In the context of cadaveric organ shortage, easily available living related liver donors constitute for their pediatric recipient a unique opportunity to escape the uncertainty of the waiting time on the cadaveric list. Previously reported data from our center showed a higher pretransplant mortality rate on the cadaveric list (15%), when compared with that in the LRLT program (2%). The introduction of intrafamilial living donor liver transplantation in our program of pediatric LT required, however, a profound analysis of its ethical implications for the donor, the recipient, and their family. The medical and psychological selection process for potential living related donors has been thoroughly described in the literature, and it should be strictly followed, to minimize post-transplant morbidity.
The analysis of post-transplant technical complications given in this paper showed a low incidence of hepatic artery thrombosis (1%), but a high rate of stricture of the biliary anastomosis on the graft (19%), obviously not related to the former occurrence. Variations of the local arterialization of the left hepatic duct could be hypothesized in order to explain the high incidence of biliary complications, in our series as well as others, including experiences with left split liver transplantation. It should be stressed that the bile duct stenoses were corrected by a surgical redo in the majority of the cases, and were not responsible for graft loss or patient death, except in one case associated with cholangitis due to vancomycin-resistant enterococcus.
In conclusion, LRLT in pediatric recipients constitutes nowadays a validated procedure from the point of view of the living donors as well as of the children with chronic or acute liver diseases. It provides a valuable alternative to cadaveric LT, particularly in the current context of organ shortage.

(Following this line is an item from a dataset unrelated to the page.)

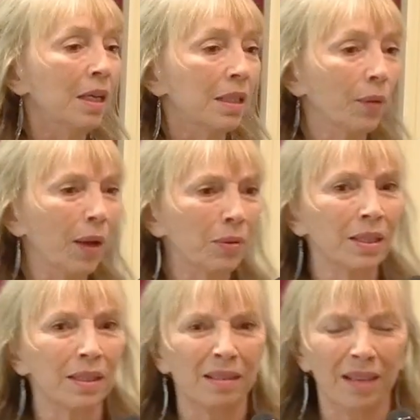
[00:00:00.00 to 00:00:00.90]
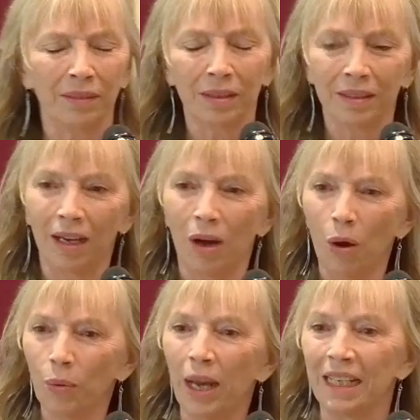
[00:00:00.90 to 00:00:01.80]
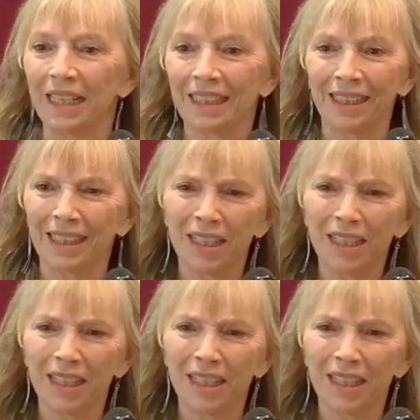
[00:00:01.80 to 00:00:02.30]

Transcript: So that was already at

Illustration of the concept of the technical alternatives allowing implantation of cadaveric reduced or split, or living donor liver graft from an adult donor into a pediatric recipient.

The picture taken during the anhepatic phase of a living donor liver transplantation shows the cirrhotic native liver of the recipient (biliary atresia) on the right, and the left lobe of the living related donor ready for implantation on the left. Size-match is satisfactory despite some discrepancy of graft shape.

Left segmental living donor liver allograft shortly after portal and arterial revascularization in the pediatric recipient.